— TASK REQUIREMENTS —
Output must consist only of the lines of the material below from the one with "[3:50.93-3:51.97]" through the one with "[00:00:48.17 to 00:00:49.17]", each reproduced exactly; no pictures belong in it.

— EXERCISE INPUTS —
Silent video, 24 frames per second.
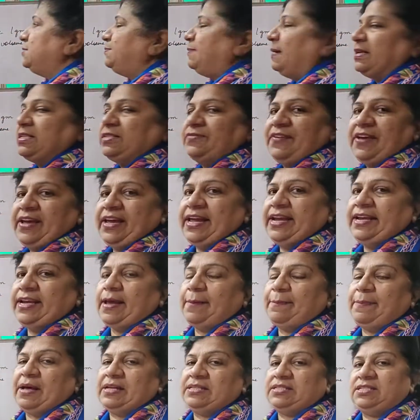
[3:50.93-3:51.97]
specific heat
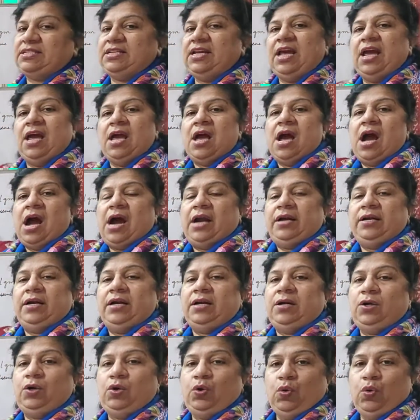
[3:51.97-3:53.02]
capacity
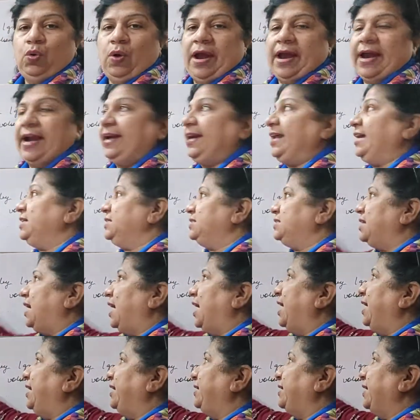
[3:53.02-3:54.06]
under two headings
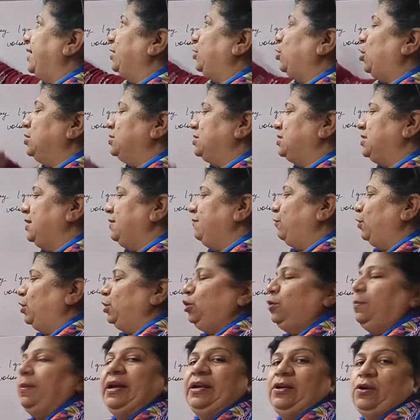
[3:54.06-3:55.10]
at a constant
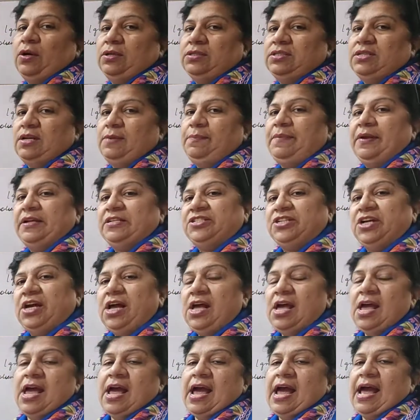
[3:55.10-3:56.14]
volume and constant pressure,
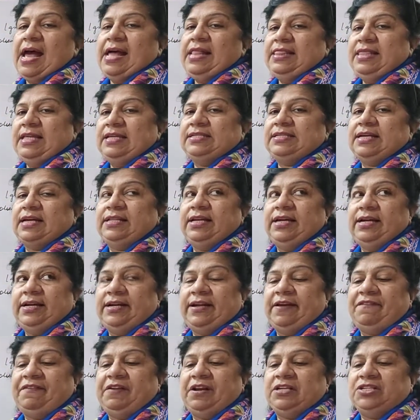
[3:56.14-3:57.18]
and these are the
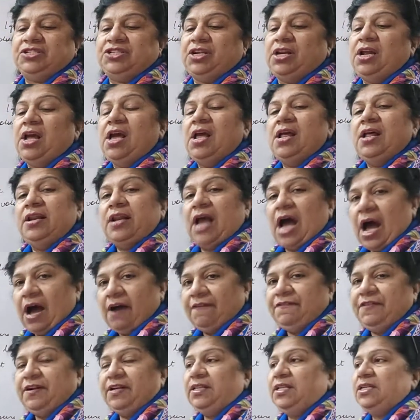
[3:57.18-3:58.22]
definition.
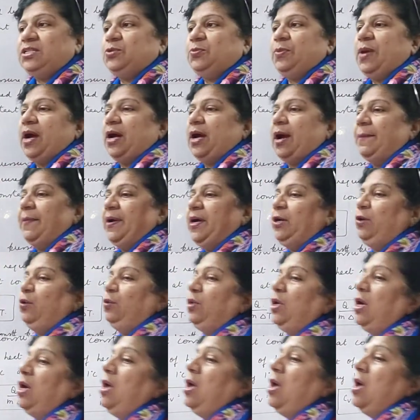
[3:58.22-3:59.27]
After this, we are coming to
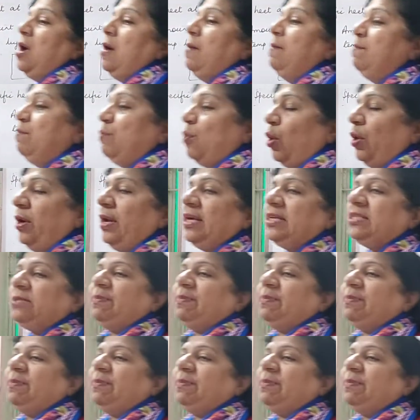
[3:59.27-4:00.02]
the molar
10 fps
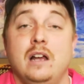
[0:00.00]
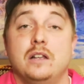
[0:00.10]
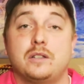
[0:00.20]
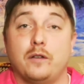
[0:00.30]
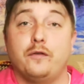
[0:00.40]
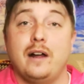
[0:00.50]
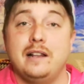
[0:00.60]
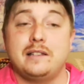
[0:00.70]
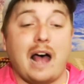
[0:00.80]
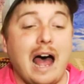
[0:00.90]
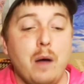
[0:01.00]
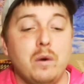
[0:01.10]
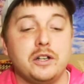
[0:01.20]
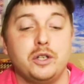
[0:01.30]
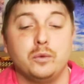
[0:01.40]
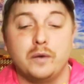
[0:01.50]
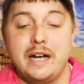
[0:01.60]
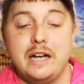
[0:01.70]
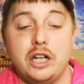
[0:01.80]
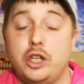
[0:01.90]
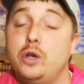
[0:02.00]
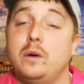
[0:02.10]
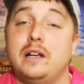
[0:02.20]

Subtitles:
So friends, I want to read you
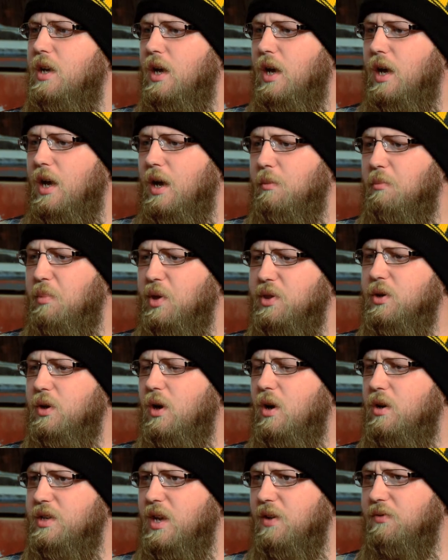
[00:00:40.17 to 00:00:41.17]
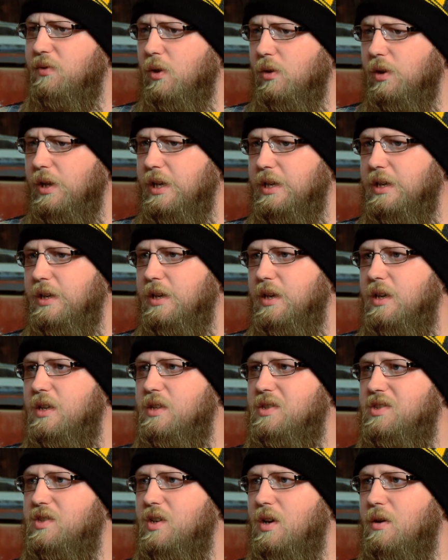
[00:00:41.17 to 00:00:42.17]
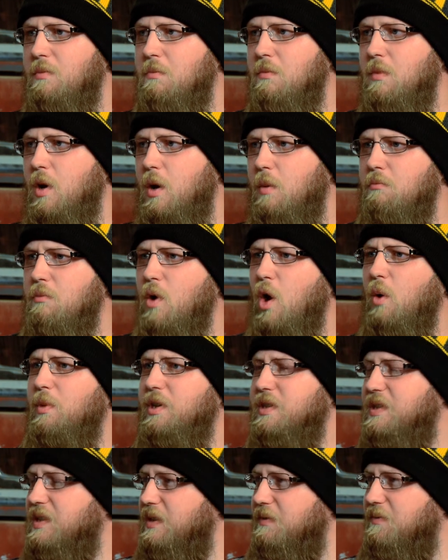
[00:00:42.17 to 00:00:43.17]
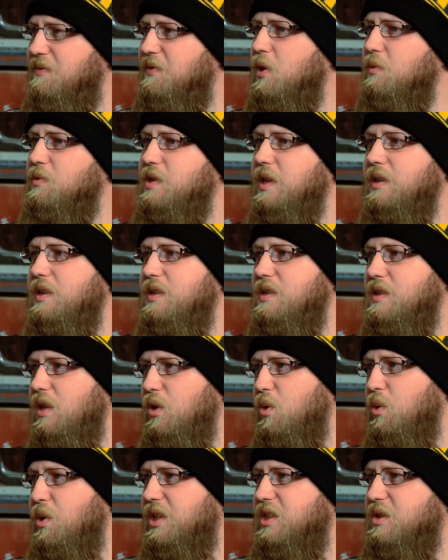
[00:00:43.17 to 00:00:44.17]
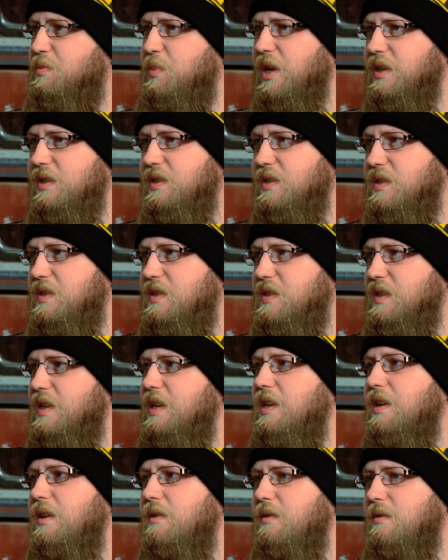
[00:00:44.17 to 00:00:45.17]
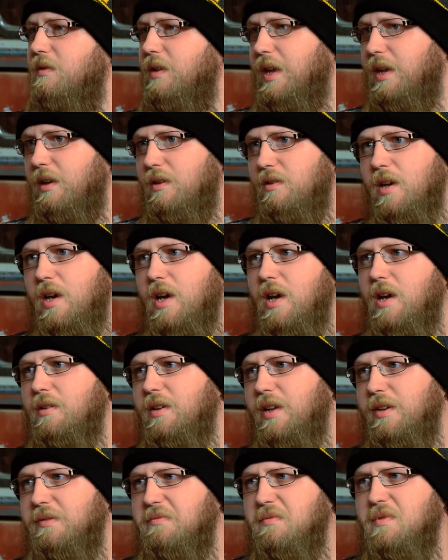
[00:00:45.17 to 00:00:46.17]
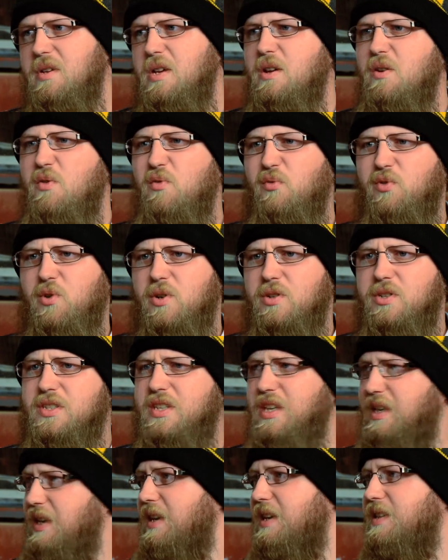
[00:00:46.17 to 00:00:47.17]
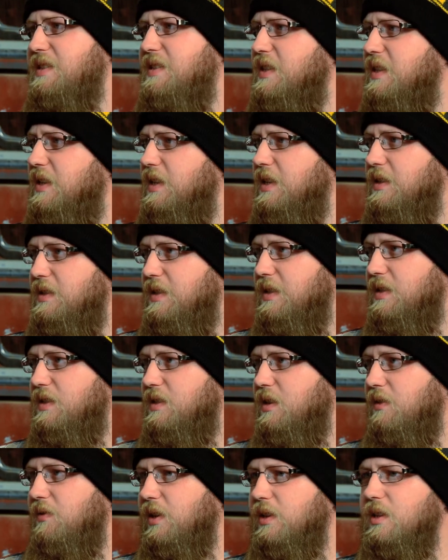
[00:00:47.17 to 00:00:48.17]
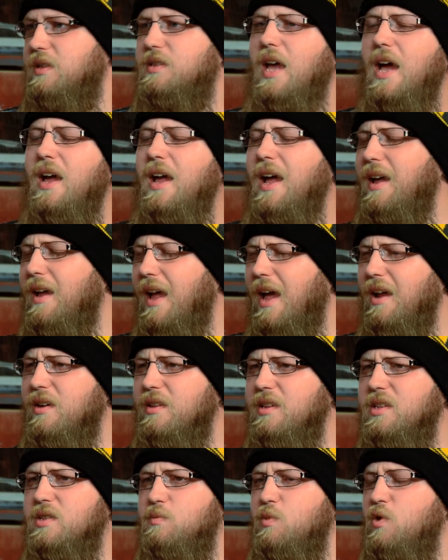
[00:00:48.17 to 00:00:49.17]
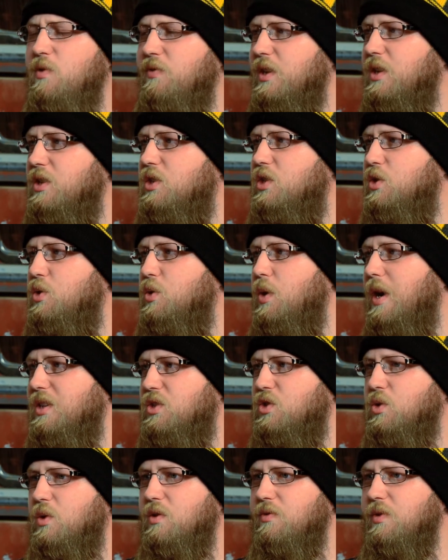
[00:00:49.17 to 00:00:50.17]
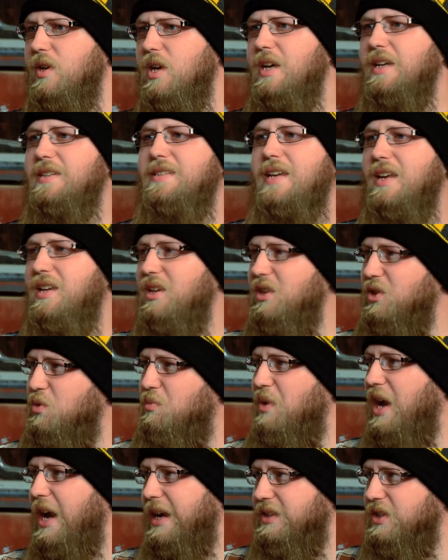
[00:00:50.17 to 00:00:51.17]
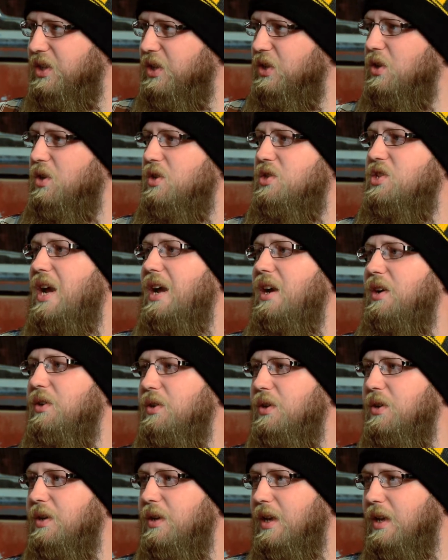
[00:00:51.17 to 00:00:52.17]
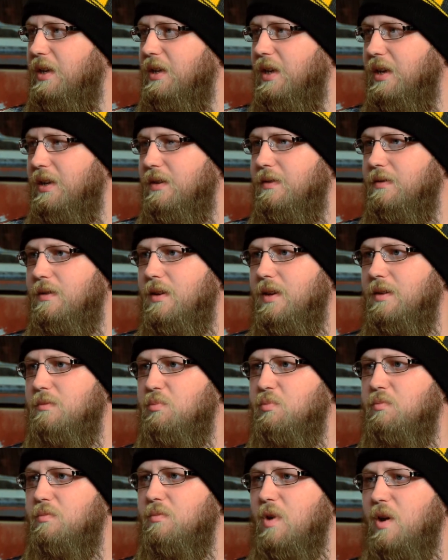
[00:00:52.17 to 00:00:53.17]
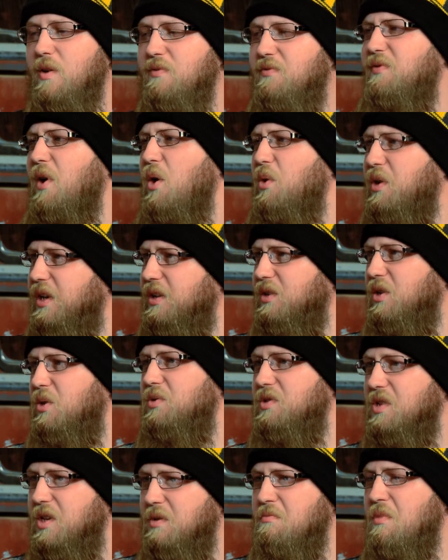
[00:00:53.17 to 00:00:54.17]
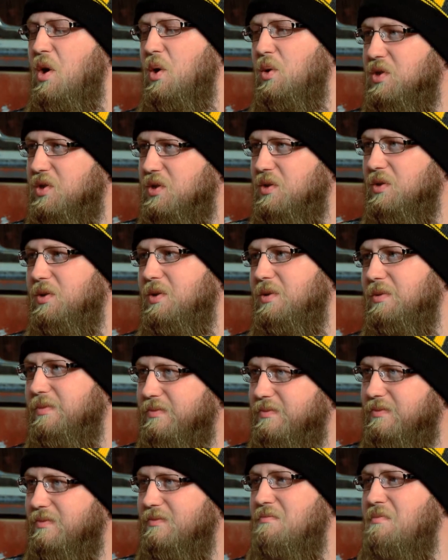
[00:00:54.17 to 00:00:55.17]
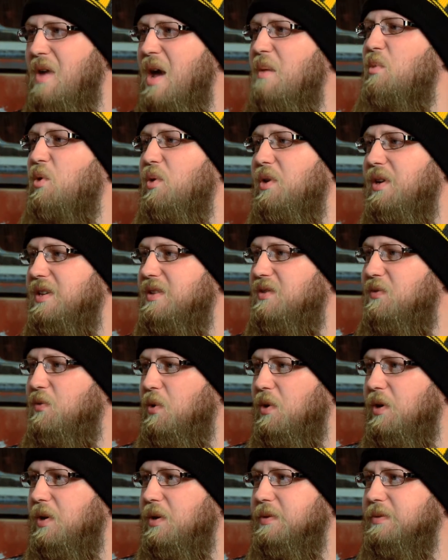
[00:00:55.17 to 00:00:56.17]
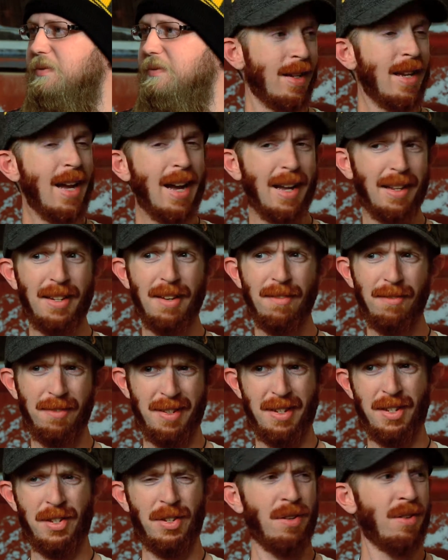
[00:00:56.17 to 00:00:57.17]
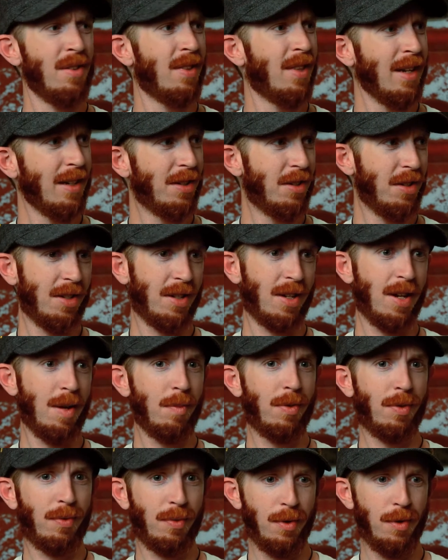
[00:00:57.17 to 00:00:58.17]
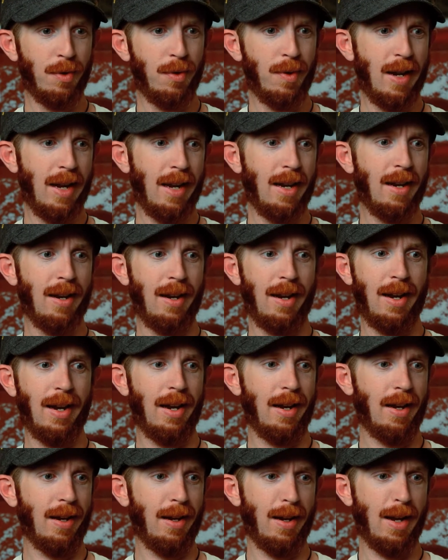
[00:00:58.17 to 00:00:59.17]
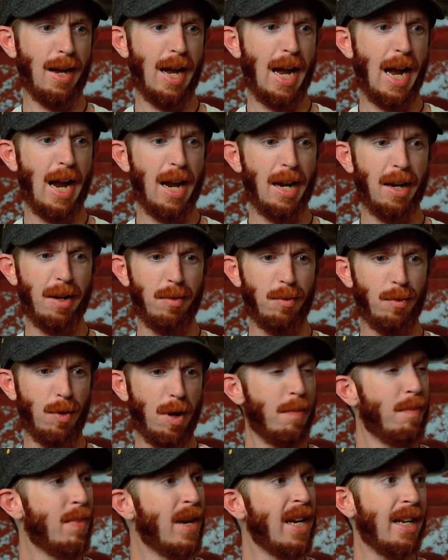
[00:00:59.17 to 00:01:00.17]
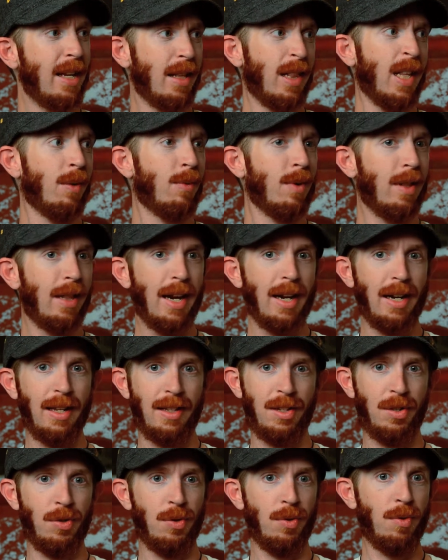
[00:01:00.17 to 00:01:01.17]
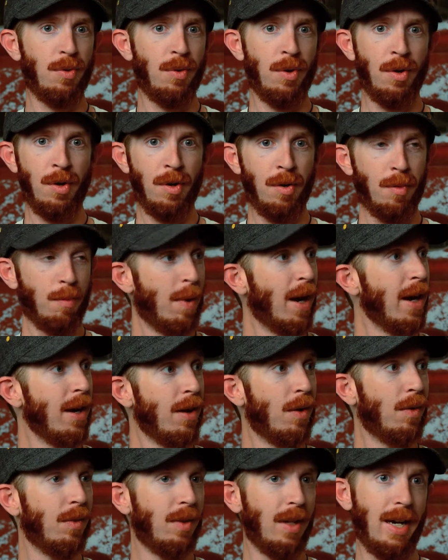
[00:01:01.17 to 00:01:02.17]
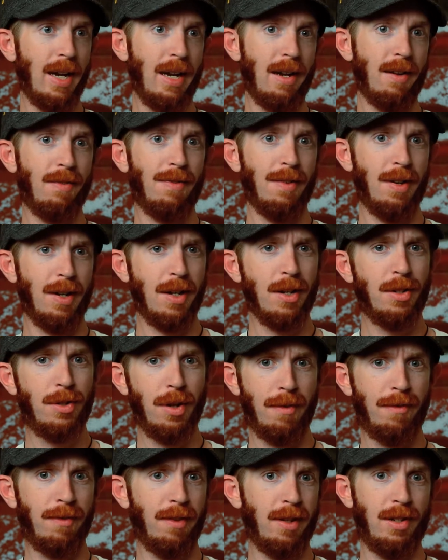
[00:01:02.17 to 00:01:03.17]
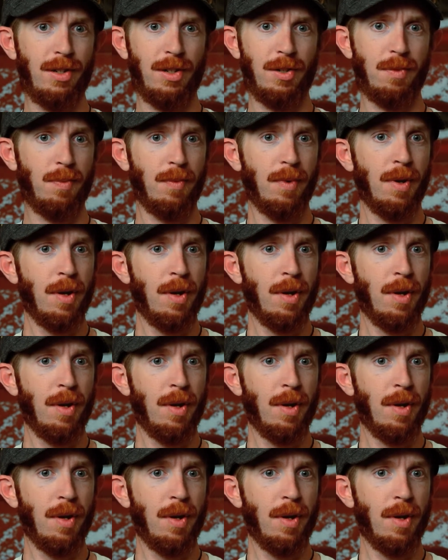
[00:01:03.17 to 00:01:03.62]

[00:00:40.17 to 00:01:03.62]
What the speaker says: but there are definitely some moments in films like this that you would expect to see, like first kisses and stuff like this. How did this movie do at sort of taking you back to your childhood and evoking those emotional memories for you? Yeah, definitely certain things just come through and I immediately relate it to my own life. And definitely just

— RESPONSE AREA —
[3:50.93-3:51.97]
specific heat
[3:51.97-3:53.02]
capacity
[3:53.02-3:54.06]
under two headings
[3:54.06-3:55.10]
at a constant
[3:55.10-3:56.14]
volume and constant pressure,
[3:56.14-3:57.18]
and these are the
[3:57.18-3:58.22]
definition.
[3:58.22-3:59.27]
After this, we are coming to
[3:59.27-4:00.02]
the molar
10 fps
[0:00.00]
[0:00.10]
[0:00.20]
[0:00.30]
[0:00.40]
[0:00.50]
[0:00.60]
[0:00.70]
[0:00.80]
[0:00.90]
[0:01.00]
[0:01.10]
[0:01.20]
[0:01.30]
[0:01.40]
[0:01.50]
[0:01.60]
[0:01.70]
[0:01.80]
[0:01.90]
[0:02.00]
[0:02.10]
[0:02.20]

Subtitles:
So friends, I want to read you
[00:00:40.17 to 00:00:41.17]
[00:00:41.17 to 00:00:42.17]
[00:00:42.17 to 00:00:43.17]
[00:00:43.17 to 00:00:44.17]
[00:00:44.17 to 00:00:45.17]
[00:00:45.17 to 00:00:46.17]
[00:00:46.17 to 00:00:47.17]
[00:00:47.17 to 00:00:48.17]
[00:00:48.17 to 00:00:49.17]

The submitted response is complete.